Thirty English families, it was calculated, were settled, before the Revolution, in Avignon and its territory. The grandson of James II. had lived here for some time. I used to enter, with some little feeling of Jacobitical enthusiasm, the house of the Marquise D. which he had inhabited. The Pretender was accompanied by some who "thought his pretensions well-founded:" others were attracted by the sort of court, held here by the vice legate, and by the attentions which it was then the usage of the court of Rome to pay to foreigners, particularly to the English. It was convenient also that a war between England and France did not affect a subject of the former country at Avignon. The intercourse betwixt this city and Italy had caused more attention to be paid to literature and the fine arts than is usual in provincial towns: that these flourished here, the names of Vernet, Flechier, Poole, and others bear honourable testimony.

Avignon was now become French, and as such, on a par with other French towns.
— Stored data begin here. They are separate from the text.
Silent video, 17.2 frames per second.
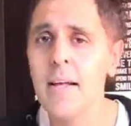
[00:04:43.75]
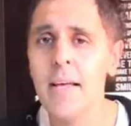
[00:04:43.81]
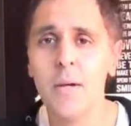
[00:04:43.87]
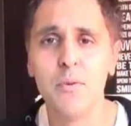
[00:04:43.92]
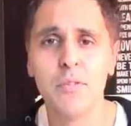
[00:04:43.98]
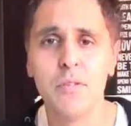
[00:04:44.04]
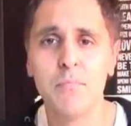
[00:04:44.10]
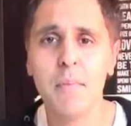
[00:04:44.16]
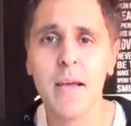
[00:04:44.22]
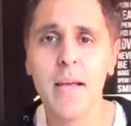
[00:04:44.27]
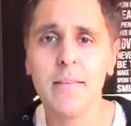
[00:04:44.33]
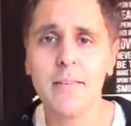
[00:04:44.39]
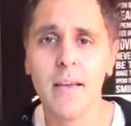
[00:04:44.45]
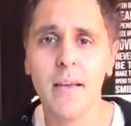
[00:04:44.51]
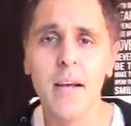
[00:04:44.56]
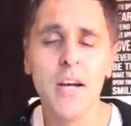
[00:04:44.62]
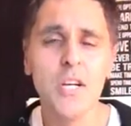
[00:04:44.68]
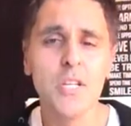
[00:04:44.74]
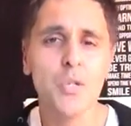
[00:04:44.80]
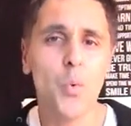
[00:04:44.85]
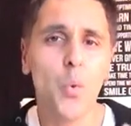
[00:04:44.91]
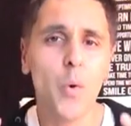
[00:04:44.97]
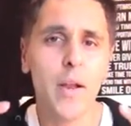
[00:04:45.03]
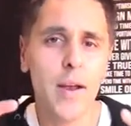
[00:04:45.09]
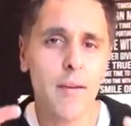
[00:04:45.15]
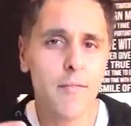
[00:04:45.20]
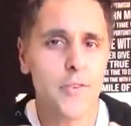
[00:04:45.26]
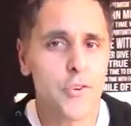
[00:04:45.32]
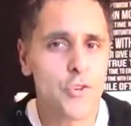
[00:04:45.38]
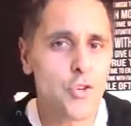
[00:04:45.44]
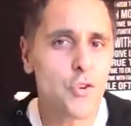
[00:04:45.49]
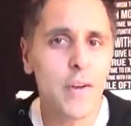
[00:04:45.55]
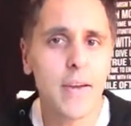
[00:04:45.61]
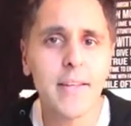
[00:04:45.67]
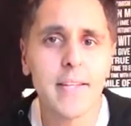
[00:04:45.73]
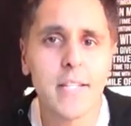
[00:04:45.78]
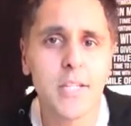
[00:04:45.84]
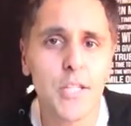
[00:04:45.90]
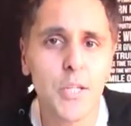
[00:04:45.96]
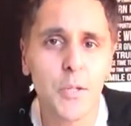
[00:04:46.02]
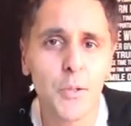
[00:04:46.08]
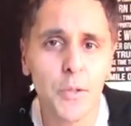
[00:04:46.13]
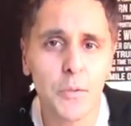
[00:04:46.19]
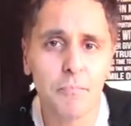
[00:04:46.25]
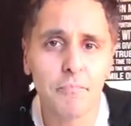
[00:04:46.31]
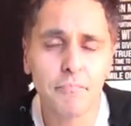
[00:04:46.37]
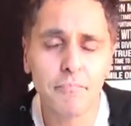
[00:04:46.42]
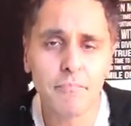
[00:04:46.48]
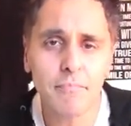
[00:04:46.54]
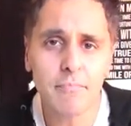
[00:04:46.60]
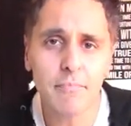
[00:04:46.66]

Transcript: It was amazing. So, whatever you're trying to do,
I chose it as a place in which to live for a few years, and superintend the education of my children: it was in my way to Italy, my ulterior object. I determined on the south of France on account of the health of Mrs. ——, who, though subject to violent coughs, which had more than once threatened her life, has not suffered from them since we have been to the southward of Lyons.

But the wounds inflicted by the Revolution, and during the reign of terror, were hardly stanched; the recollection of the evils they had endured was still recent,—still afflicted the spirits of those who formed the first class of society at Avignon. I have already mentioned the feeling with which one of them expressed himself on this subject. The most fortunate amongst them,—at least he told me he so considered himself,—was the Marquis ——, who, after being obliged to fly and absent himself for fifteen years, recovered his estate with the loss only of the rents during those years. Almost every lady, at that time old enough to have been an object of persecution, had been put in prison, and there, with her companions, had discussed the question whether the guillotine was an easy mode of death. One of them said to me, "You see us tristes; but sometimes we forget ourselves, and then le caractère national perce."[38]

In 1795, almost every large house in Avignon bore on its walls a notice,—"Propriété nationale à vendre;"[39] and even houses not confiscated, as well as other property, were sold to relieve the immediate distress of their owners. A house, which I considered as the best in the town, which had been but lately built at an expense of two hundred thousand francs, was sold for thirty thousand to the father of my banker: its noble proprietor gave as a reason for acceding to so disproportionate a bargain, that his wife and daughter had nothing to eat.